If the SSLMode multi option is not specified in the httpd.conf file, or if we do not have the z/OS PTF UK35083 package applied to the system, you might receive error message IMW0584W. This message indicates the SSL mode, which is specified for the HTTP Server, is not compatible with the SSL mode for the web server plug-in used with the IBM HTTP Server for z/OS, Version 5.3. In either of these situations, unpredictable results might occur.
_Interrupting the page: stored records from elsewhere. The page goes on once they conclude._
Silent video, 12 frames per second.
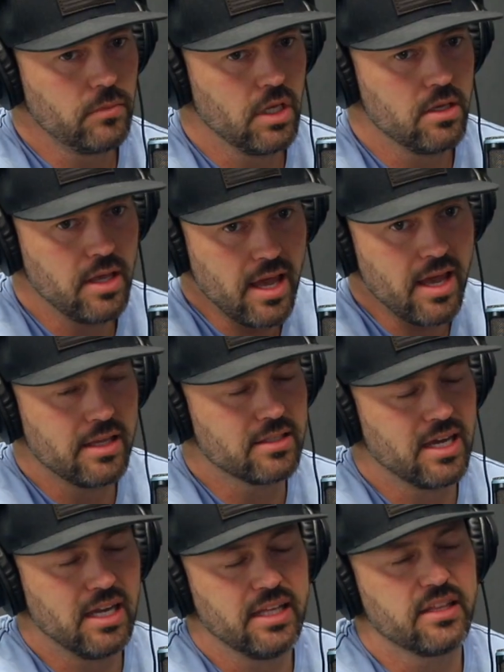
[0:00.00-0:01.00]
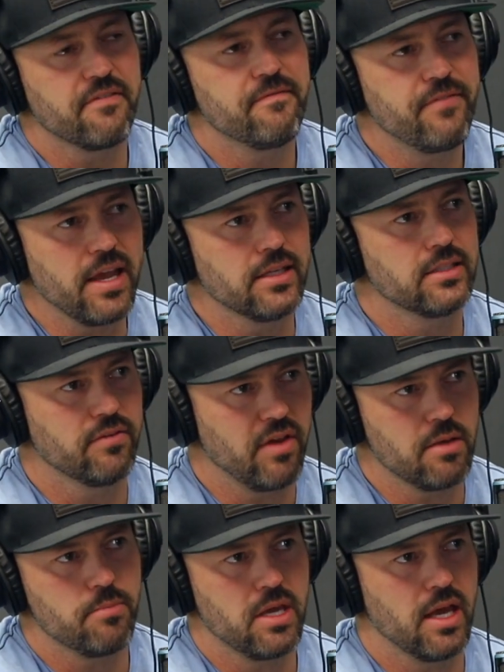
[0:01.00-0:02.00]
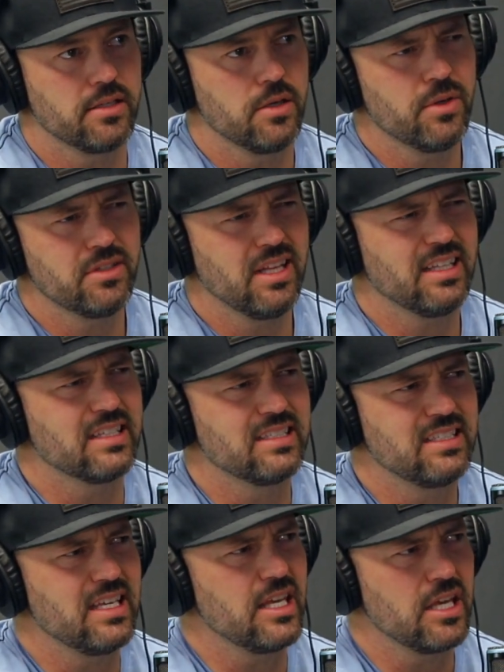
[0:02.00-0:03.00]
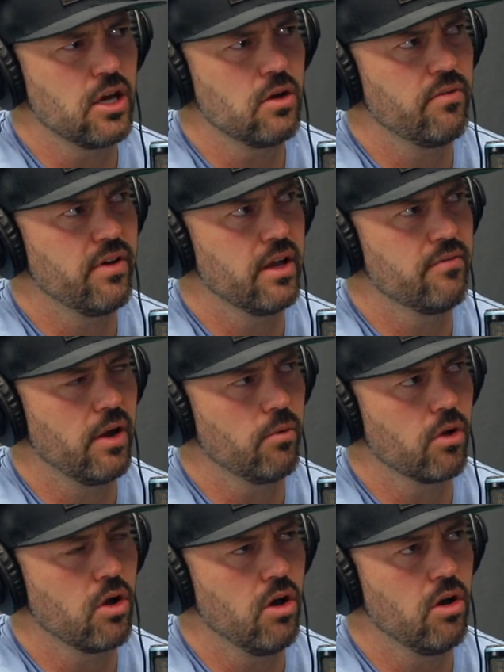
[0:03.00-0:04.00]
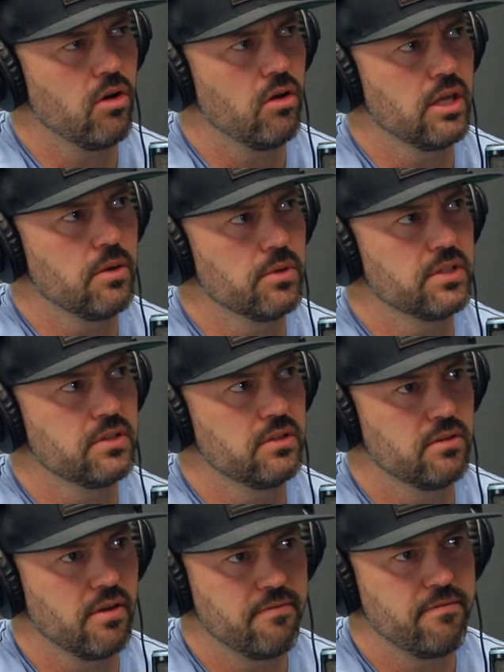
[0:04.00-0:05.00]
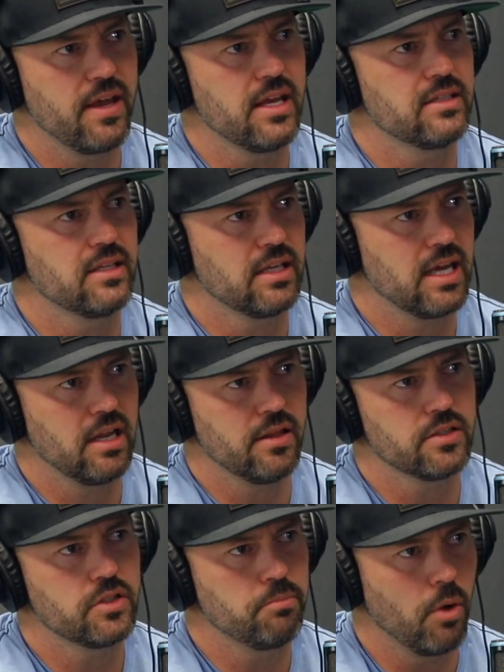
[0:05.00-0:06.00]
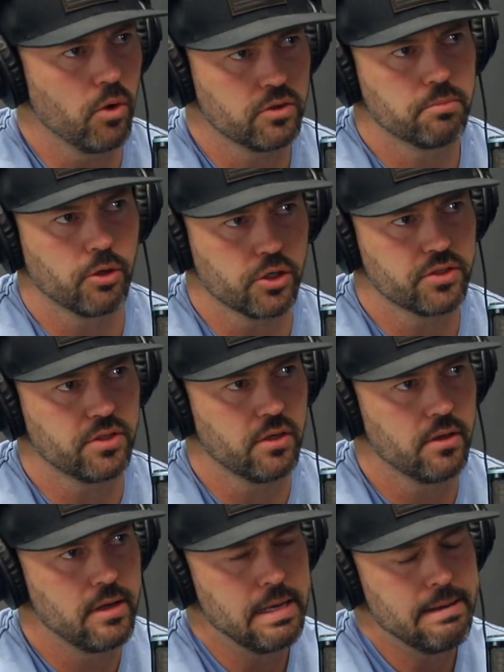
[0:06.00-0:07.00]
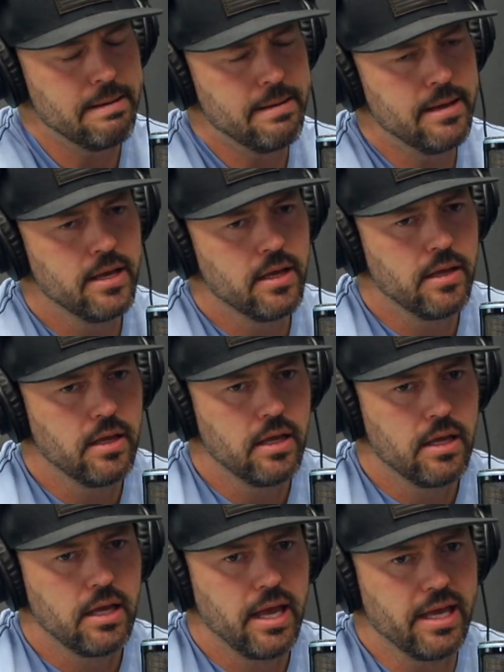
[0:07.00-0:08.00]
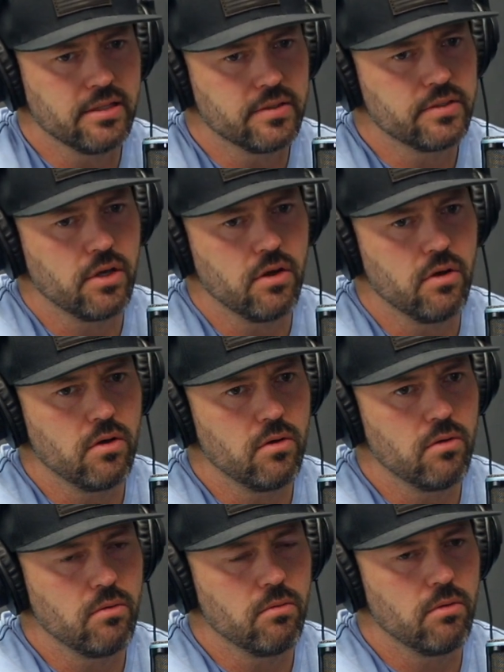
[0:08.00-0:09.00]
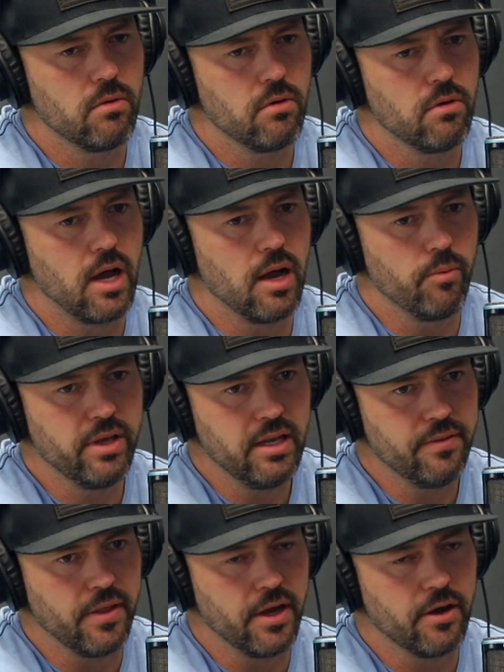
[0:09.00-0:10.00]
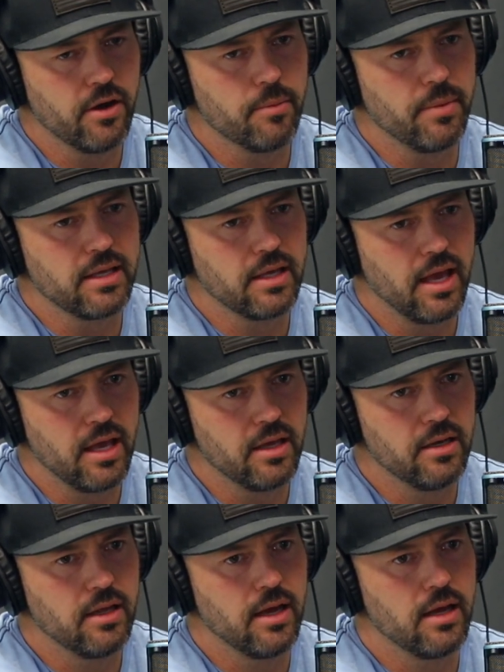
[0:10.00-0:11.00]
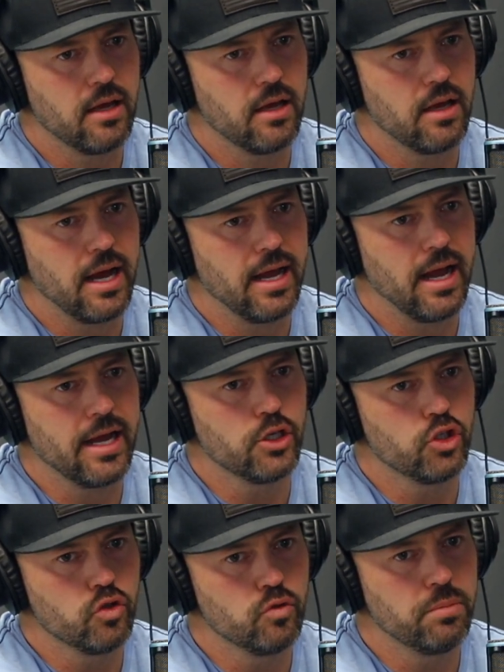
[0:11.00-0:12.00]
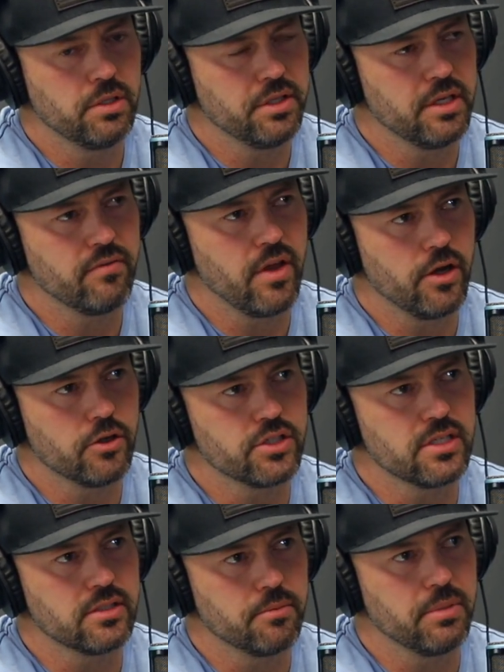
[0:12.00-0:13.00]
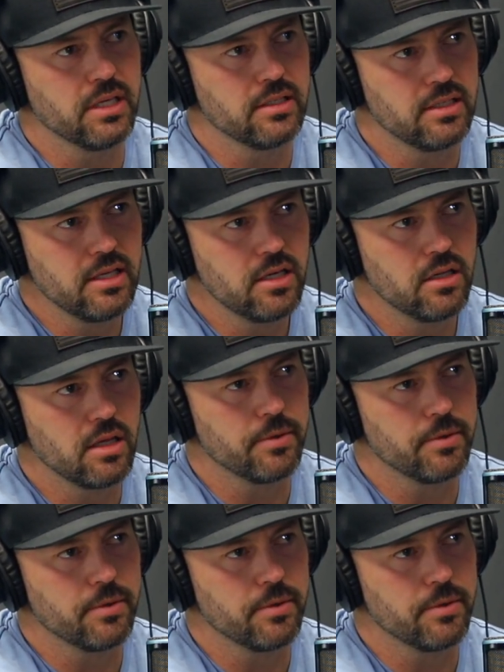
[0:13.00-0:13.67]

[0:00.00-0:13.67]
Yeah, he's kind of like the face of APS. He wasn't like the CEO, if I recall. He was the face and kind of the spokesperson. And so I went in there, and I'm like, Ed, I do believe energy is a big deal. I've been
For the web server plug-ins for both the IBM HTTP Server for z/OS, Version 5.3 and the IBM HTTP Server on z/OS powered by Apache:


VirtualHostGroup

Specifies a group of virtual host names specified in the HTTP Host header. Use this property to group virtual host definitions together configured to handle similar types of requests.

The following example shows a VirtualHostGroup element and associated elements and attributes:

<VirtualHostGroup Name="Hosts">
<VirtualHost Name="www.x.com"/>
<VirtualHost Name="www.x.com:443"/>
<VirtualHost Name="*:8080"/>
<VirtualHost Name="www.x.com:*"/>
<VirtualHost Name="*:*"/>
</VirtualHostGroup>


UriGroup

Specifies a group of URIs specified on the HTTP request line. The same application server must be able to handle the URIs. The route compares the incoming URI with the URIs in the group to determine if the application server handles the request.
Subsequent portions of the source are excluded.